1. Create a Log or Checklist to Document the Entire Decommissioning Process
The IT service desk needs to establish a log book that centralizes all of the information on decommissioned IT assets. The log should include the identification of all destroyed equipment, what date it was decommissioned, and the exact process taken during the process. Also, provide a checklist of what needs to be done according to company policy and compliance regulations. This assures that the workers charged with the process don’t forget anything. Those oversights can come back to haunt you later.
2. Make Sure of the Identity of the Asset
Before doing anything, double-check the identity of the hardware to be destroyed. If you have an IT asset management system in place, this should be easy. Make sure it is the right piece of equipment and include who the user(s) were in your log book. This assures that you know exactly what types of data were stored on the machine, since you know the user’s access level and job title. This is your proof later that the equipment was indeed disposed of according to company policy and the law.
3. Make Sure Critical Backups are Done
Before you virtually or physically destroy the machine, make sure the data is backed up and stored properly. This assures that you don’t lose any critical or proprietary information, such as employee records or documentation needed to file the company’s taxes. A backup also serves as proof of exactly what data was on the machine that was destroyed.

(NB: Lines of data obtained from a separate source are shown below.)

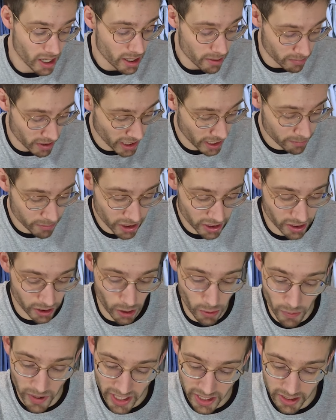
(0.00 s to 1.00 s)
But I'm gonna
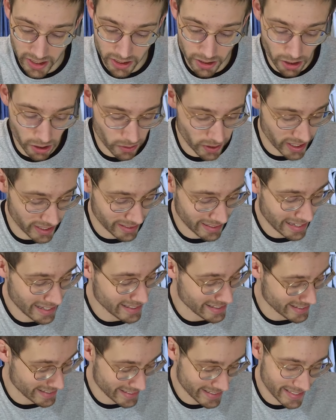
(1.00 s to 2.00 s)
quickly go and get
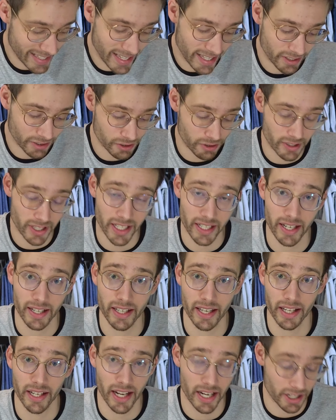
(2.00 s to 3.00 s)
a scale so that I
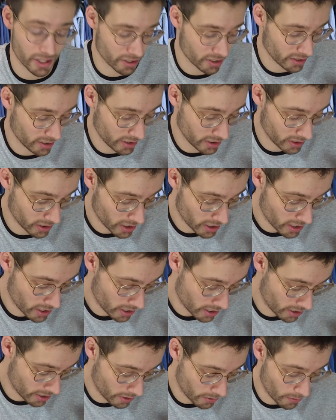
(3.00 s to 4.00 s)
can actually
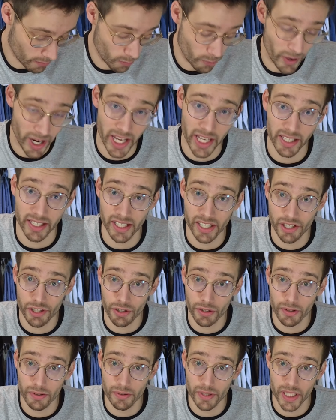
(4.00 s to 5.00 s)
weigh these
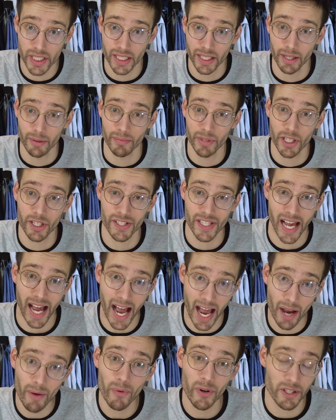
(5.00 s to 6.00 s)
shoes, because
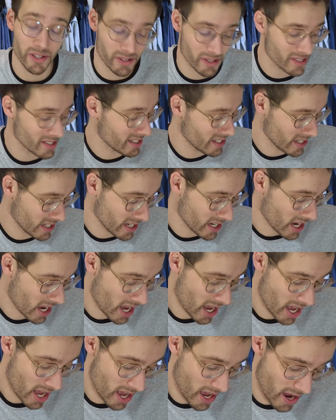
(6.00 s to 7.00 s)
I want to see
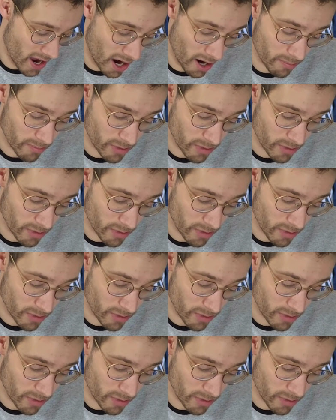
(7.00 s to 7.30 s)
how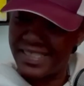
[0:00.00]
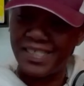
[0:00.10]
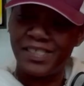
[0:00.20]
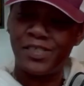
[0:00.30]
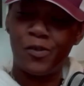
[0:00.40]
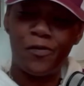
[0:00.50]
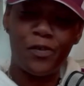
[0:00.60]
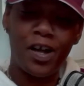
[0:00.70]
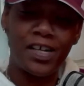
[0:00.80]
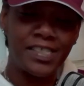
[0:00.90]

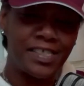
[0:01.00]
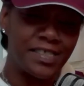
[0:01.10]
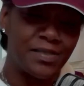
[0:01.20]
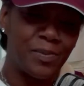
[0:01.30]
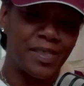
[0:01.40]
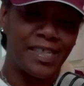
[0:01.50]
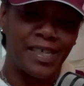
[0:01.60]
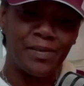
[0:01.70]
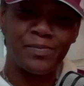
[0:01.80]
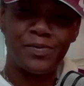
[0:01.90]
Sophronia is my
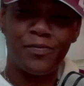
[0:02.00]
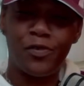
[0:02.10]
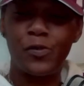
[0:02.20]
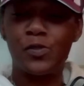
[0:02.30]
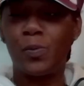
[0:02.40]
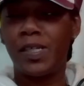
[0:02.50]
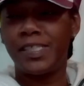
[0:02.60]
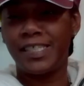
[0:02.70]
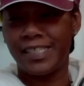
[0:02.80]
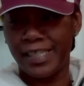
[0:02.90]
name. Phro is my
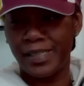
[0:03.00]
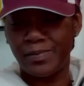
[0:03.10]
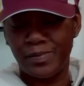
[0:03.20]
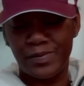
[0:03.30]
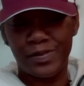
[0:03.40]
nickname.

4. Disable Network and User Access
Old user IDs are a threat to the organization, both in the event that old employees can get back into your systems, and in the event that hackers get hold of an old IT and begin to launch an internal attack. Disable the user’s access and remove the IT asset from the internal network.
5. Run Sanitation Software
Sanitation or data scrubbing software is available. It is important to invest in enterprise-grade software and not the commercial stuff available to consumers. This process needs to be done by someone who knows what they are doing, because the process might require multiple scrubbings, and it is important to audit the equipment between scrubbings to assure all the data is gone.
6. Consider Physical Destruction of the Asset
Of course, the best way to assure no one can ever access that data again is to demolish the hardware asset. Some companies specialize in this and operate destruction facilities that are equipped with industrial shredders and other crunching, smashing, and demolition machinery. The advantage of using such a service is that these professionals usually make detailed logs of their decommissioning processes. The downside, of course, is that it is usually more expensive than having one of your own workers do it on site.
So long as you have properly logged, backed up, scrubbed, and destroyed the hardware asset, there should be nothing left to haunt you later on.